**Task statement**
I'd like the full listing transcribed exactly, with no images included.

######

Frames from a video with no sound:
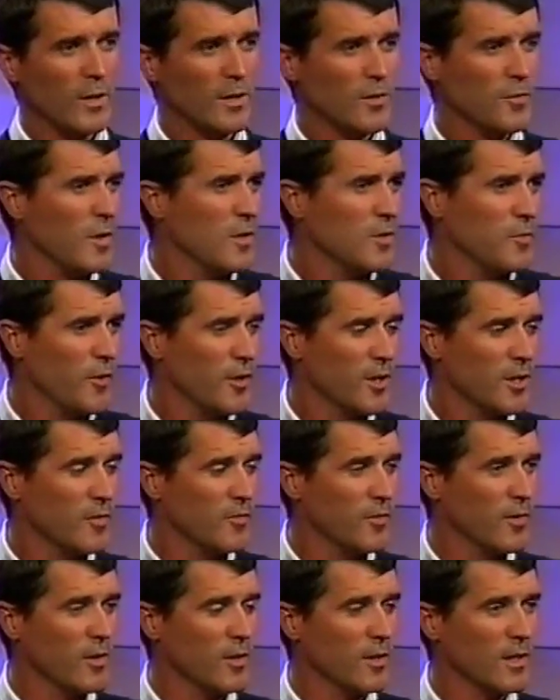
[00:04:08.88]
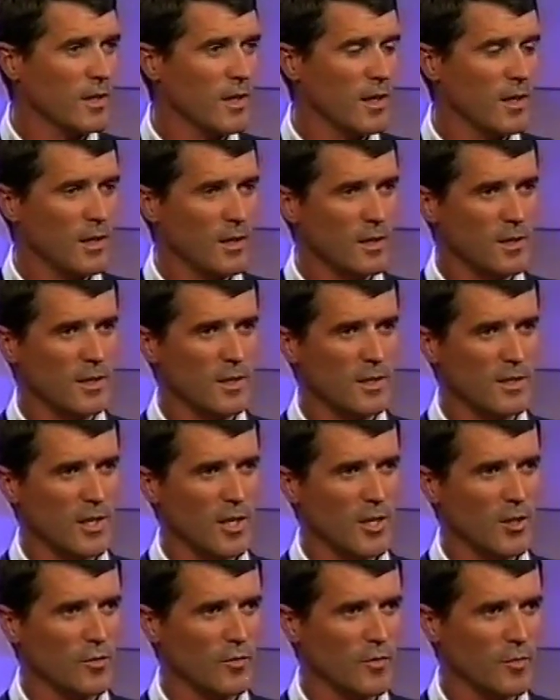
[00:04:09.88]
Well, it's, it's very difficult. I, I, think it's
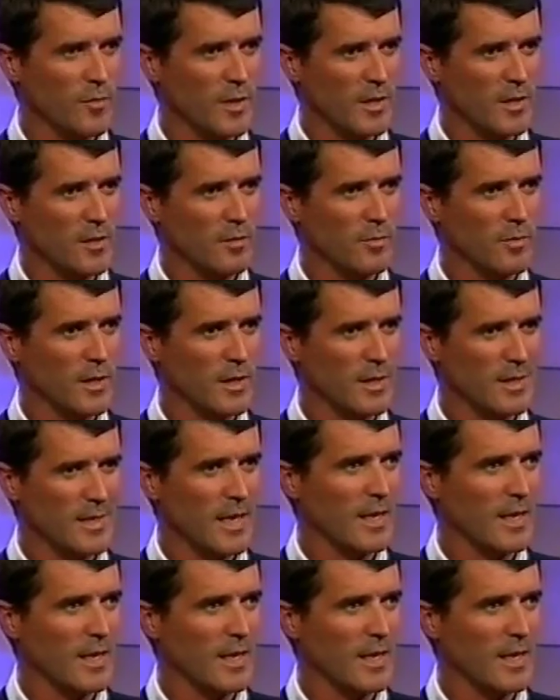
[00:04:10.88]
dangerous for me to be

######

**Output below**
Frames from a video with no sound:
[00:04:08.88]
[00:04:09.88]
Well, it's, it's very difficult. I, I, think it's
[00:04:10.88]
dangerous for me to be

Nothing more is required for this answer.